Look through the records below, and whenever a line contains "speaker", copy it.

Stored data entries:
= = = = = = =

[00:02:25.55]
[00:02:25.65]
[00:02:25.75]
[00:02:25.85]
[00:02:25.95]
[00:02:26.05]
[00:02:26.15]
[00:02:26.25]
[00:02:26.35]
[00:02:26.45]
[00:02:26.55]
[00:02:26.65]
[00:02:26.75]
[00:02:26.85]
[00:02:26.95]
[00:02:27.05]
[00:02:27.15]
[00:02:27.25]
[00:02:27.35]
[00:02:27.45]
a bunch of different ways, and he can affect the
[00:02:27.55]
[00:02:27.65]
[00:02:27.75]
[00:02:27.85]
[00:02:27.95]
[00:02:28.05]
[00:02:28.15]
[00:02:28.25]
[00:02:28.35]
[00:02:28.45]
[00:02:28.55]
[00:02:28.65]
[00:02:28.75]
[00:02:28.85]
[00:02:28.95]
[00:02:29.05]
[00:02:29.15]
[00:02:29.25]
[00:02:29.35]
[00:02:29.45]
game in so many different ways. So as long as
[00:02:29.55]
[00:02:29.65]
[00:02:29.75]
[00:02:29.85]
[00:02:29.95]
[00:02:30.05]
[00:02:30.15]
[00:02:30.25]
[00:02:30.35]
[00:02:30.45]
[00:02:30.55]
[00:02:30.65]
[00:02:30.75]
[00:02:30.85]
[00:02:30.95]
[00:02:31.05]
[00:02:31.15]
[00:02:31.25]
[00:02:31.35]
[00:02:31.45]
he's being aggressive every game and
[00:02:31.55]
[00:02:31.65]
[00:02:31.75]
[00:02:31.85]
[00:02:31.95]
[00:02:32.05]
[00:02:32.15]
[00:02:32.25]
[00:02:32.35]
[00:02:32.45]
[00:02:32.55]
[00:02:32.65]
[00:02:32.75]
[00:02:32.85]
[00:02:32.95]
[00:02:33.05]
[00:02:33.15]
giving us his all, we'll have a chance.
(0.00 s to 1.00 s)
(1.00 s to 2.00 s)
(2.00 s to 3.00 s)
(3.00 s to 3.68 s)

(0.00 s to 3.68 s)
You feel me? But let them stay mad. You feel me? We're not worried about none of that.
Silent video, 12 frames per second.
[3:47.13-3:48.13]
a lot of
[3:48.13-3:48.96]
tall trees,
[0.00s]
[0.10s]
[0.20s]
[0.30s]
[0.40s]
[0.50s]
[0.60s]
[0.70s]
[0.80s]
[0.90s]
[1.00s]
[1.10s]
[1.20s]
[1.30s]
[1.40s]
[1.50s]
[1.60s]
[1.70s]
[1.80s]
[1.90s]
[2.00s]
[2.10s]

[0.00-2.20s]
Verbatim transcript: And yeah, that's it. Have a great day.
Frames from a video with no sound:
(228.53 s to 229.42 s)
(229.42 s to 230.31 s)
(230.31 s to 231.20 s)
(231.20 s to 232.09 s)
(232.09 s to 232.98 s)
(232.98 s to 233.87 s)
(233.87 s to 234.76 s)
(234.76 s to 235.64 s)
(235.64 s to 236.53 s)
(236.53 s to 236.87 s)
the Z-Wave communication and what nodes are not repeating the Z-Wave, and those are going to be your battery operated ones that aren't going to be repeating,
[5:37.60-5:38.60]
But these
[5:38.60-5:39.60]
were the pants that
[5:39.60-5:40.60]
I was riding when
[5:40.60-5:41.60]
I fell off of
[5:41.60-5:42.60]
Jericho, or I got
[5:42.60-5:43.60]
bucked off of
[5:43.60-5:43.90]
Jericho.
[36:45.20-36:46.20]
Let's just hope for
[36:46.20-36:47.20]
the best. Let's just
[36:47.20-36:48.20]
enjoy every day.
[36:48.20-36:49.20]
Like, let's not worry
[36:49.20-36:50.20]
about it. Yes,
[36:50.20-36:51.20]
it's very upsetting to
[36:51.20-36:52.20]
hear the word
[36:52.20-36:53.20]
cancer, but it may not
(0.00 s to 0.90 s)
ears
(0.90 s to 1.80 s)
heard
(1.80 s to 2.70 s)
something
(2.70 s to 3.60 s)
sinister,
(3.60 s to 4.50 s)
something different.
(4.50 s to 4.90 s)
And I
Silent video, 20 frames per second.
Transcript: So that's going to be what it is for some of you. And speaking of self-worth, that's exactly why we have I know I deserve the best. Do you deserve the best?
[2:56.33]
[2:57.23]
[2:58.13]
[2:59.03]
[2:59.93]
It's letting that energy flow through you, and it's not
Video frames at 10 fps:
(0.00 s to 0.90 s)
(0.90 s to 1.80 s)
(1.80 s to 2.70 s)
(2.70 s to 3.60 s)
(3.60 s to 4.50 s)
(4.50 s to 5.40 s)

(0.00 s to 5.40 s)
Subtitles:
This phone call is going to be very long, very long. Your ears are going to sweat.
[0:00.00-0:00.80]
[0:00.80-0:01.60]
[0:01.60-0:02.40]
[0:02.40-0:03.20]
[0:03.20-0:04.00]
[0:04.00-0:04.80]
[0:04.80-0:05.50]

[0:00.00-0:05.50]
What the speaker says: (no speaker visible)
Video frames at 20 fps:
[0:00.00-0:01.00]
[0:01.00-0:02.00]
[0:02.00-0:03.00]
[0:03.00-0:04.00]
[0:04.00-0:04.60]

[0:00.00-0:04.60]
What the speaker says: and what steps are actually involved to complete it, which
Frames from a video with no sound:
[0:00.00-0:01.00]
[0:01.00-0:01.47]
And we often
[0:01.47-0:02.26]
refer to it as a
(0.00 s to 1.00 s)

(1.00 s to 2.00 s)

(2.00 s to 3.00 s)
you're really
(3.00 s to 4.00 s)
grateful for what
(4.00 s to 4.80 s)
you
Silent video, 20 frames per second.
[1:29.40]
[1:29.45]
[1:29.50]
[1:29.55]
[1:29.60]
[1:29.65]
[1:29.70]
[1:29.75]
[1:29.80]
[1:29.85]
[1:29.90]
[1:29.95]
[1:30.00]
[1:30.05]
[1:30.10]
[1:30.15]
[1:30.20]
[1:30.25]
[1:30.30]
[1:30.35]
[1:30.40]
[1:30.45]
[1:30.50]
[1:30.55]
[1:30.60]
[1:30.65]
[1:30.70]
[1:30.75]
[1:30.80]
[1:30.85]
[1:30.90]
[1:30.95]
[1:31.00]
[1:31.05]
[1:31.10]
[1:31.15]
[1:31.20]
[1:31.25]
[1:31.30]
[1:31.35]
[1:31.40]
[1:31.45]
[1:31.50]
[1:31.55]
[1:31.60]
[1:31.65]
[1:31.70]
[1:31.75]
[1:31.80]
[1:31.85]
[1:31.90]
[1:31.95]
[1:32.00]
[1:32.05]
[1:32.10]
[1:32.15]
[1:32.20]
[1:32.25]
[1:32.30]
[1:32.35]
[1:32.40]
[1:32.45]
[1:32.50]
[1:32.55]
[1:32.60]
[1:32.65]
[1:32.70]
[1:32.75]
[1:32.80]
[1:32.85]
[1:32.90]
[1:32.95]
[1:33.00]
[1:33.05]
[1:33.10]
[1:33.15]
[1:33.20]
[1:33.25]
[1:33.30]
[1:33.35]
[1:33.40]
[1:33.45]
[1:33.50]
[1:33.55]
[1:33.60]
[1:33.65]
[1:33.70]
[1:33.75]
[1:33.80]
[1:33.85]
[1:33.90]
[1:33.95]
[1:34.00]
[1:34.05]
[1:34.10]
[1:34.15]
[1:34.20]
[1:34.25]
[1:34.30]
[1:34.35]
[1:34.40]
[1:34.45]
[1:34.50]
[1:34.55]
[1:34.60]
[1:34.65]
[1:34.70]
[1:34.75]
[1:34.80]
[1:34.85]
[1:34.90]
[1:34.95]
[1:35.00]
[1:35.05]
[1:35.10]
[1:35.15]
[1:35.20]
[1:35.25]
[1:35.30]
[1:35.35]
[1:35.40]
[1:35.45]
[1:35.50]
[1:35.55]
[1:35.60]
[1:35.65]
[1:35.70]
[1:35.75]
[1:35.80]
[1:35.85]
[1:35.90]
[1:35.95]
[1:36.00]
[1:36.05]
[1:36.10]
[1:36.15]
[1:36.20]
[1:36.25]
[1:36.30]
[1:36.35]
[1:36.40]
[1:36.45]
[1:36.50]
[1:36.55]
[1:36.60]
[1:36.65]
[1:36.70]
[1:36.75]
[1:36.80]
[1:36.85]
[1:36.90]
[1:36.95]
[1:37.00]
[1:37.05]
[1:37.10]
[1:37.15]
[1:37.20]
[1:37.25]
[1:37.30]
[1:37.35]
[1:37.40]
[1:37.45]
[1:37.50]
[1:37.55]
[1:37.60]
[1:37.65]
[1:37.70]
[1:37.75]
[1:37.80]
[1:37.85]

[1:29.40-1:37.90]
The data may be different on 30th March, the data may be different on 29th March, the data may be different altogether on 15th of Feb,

= = = = = = =

(EXERCISE RESULT)
What the speaker says: (no speaker visible)
What the speaker says: and what steps are actually involved to complete it, which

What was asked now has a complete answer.